Baby Signs, which Chou teaches, is one of the leading sign language systems created 20 years ago by psychology professors Linda Acredolo and Susan W. Goodwyn. The pair, who run the Baby Signs Institute, have done extensive research and wrote the bestselling book, "Baby Signs: How To Talk With Your Baby Before Your Baby Can Talk."

While the baby sign language trend has proliferated around the world, some parents wonder whether sign language delays speech.

"What we found was exactly the opposite," says Acredolo, who conducted a study, funded by the National Institutes of Health, that asked that question.

"Signing actually facilitated learning to talk. It motivates babies" to talk, Acredolo says. It's analogous to the relationship between crawling and walking - one facilitates the other. When babies have sign language as a tool, "they look for better and better ways to communicate, and (spoken) words are the natural step," she notes.

The NIH study also showed other advantages, among them: 8-year-olds who had been signing since age 2 had higher IQs than a similar group who had not been exposed to it.

When Lilyan and Keith Frisch had a son with Down Syndrome, they debated whether to teach him sign language, fearing it would delay his speech, already a concern for a child who is developmentally slow.

"When Simon was born, we kind of went back and forth. Should we teach him sign language or shouldn't we? We finally decided to teach him sign when he was 14 months old," Lilyan Frisch says.

It's a decision they don't regret.

"The sign language is the best thing. Simon does great. He always gets his point across. He gets his needs met and he's happy," Frisch says. "I think it's totally benefited him," she adds.

Now 27 months old, Simon knows at least 50 signs and can string three signs together to form a sentence. He says about 25 words. His first sign was made when he was 17 months old: "more."

"It was probably for more food," Frisch says with a laugh.

Her oldest child, Zoe, 4, loves sign language and is learning it with Simon at St. Joseph the Worker School in Orefield, Pa. And the couple plan to teach it to their newborn, Ava.

Acredolo, of the Baby Signs Institute, says the most important benefits are social and emotional.

"It makes daily life easier for the baby and for the family," Acredolo says.

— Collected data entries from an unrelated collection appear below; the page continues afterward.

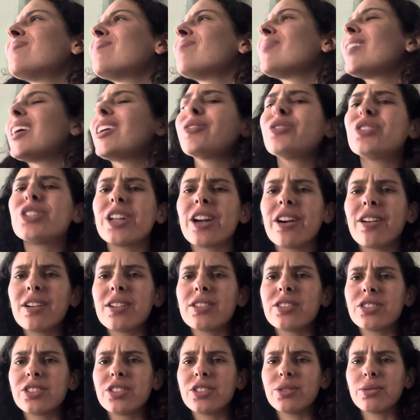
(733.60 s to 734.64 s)
how
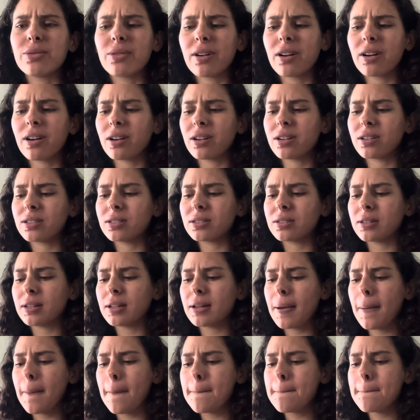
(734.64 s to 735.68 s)
cherished you are.
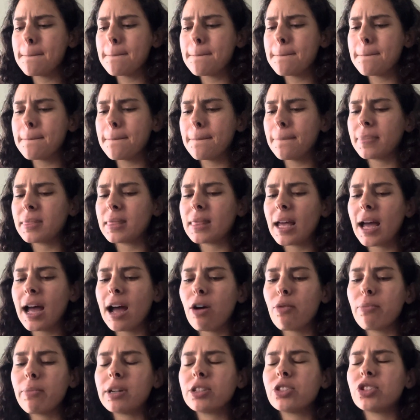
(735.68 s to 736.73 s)

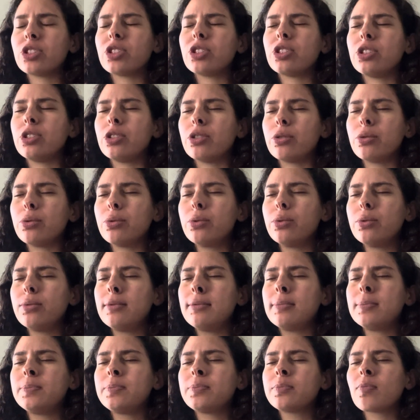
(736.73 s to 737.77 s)
How much
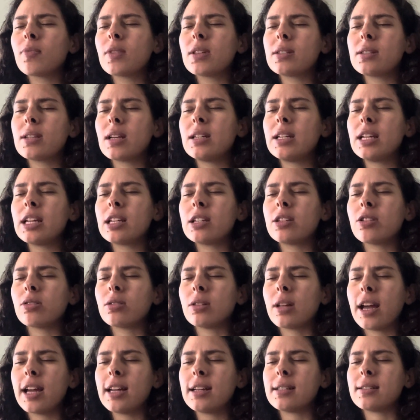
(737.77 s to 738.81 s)
you standing in your
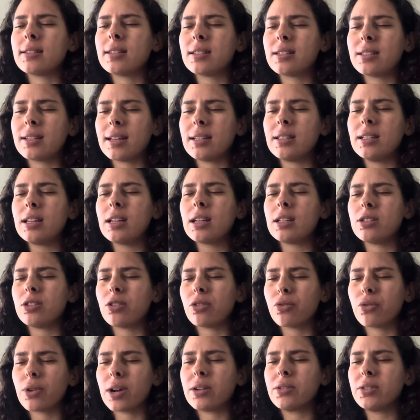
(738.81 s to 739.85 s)
light and standing in your
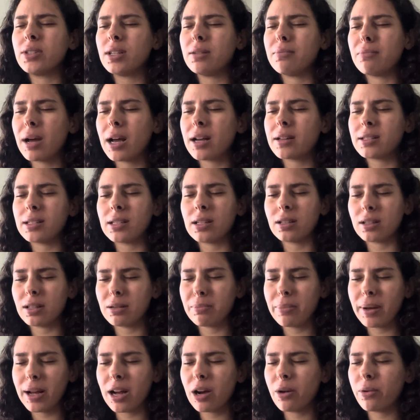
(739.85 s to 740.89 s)
grounded masculine
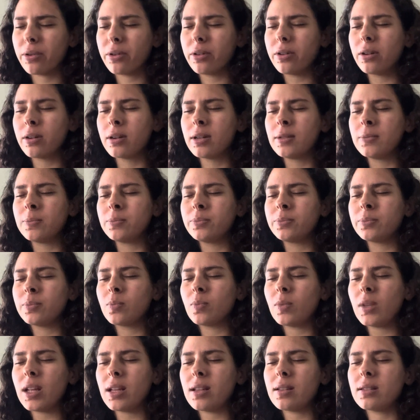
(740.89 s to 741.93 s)
power
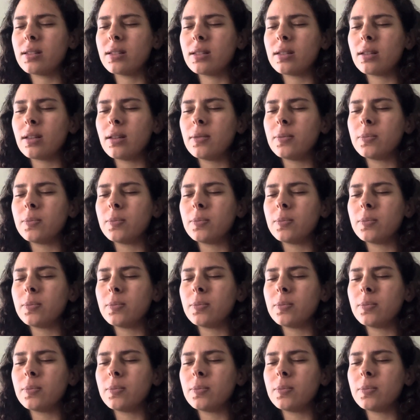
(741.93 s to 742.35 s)
is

"Babies can let parents know more specifically what it is they need or want. It makes the relationship very positive between parent and child and that is so important for emotional development," she says.

Additionally, Acredolo says, parents get a look into a "fascinating window into their baby's mind. They are dumbfounded with how attentive babies are and how much they're thinking about. They don't look that smart and yet they are really very aware of what's going on around them."

McRoberts, of Haskins Laboratories, says baby sign language is a fad among well-meaning parents that may well have some advantages, unlike the short-lived trend 20 years ago when parents tried talking to their babies in the womb.

With sign language "a baby can say they want something to eat, to drink, maybe indicate their diaper needs to be changed. I'm not sure how much farther you get," McRoberts says. "And aren't those things you want them to be able to communicate with spoken language? So maybe you get a couple months of reduced frustration," he says.

And because many of the baby sign language methods are adaptations of American Sign Language and incorporate made-up signs, McRoberts questions whether babies are learning a true language with a formal set of rules.

"So it's not like these children are bilingual. They are not learning a language, they are learning a sign system," McRoberts says, adding, "My dog used to let me know when he was hungry and wanted out. All that was very helpful, but it wasn't language."